--- Records Enclosed Below ---

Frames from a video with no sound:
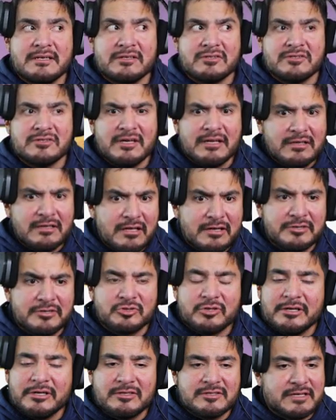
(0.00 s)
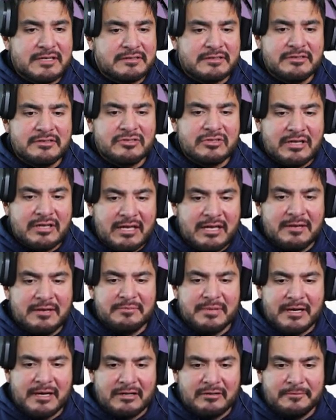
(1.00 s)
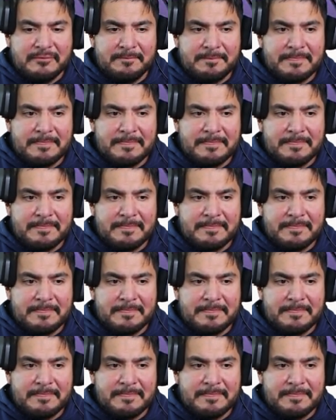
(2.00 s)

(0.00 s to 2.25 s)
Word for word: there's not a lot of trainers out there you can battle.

--- End of Enclosed Records ---
--- Records Enclosed Below ---

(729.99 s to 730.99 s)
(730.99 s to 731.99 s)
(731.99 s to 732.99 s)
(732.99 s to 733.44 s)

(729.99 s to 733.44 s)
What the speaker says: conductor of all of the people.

--- End of Enclosed Records ---

▶ [About this exercise] Copy exactly the lines of the entries above from the one containing "Frames from a" through the one containing "Word for word: there's". Both end lines count; pictures do not.

▶ [Answer to this problem]
Frames from a video with no sound:
(0.00 s)
(1.00 s)
(2.00 s)

(0.00 s to 2.25 s)
Word for word: there's not a lot of trainers out there you can battle.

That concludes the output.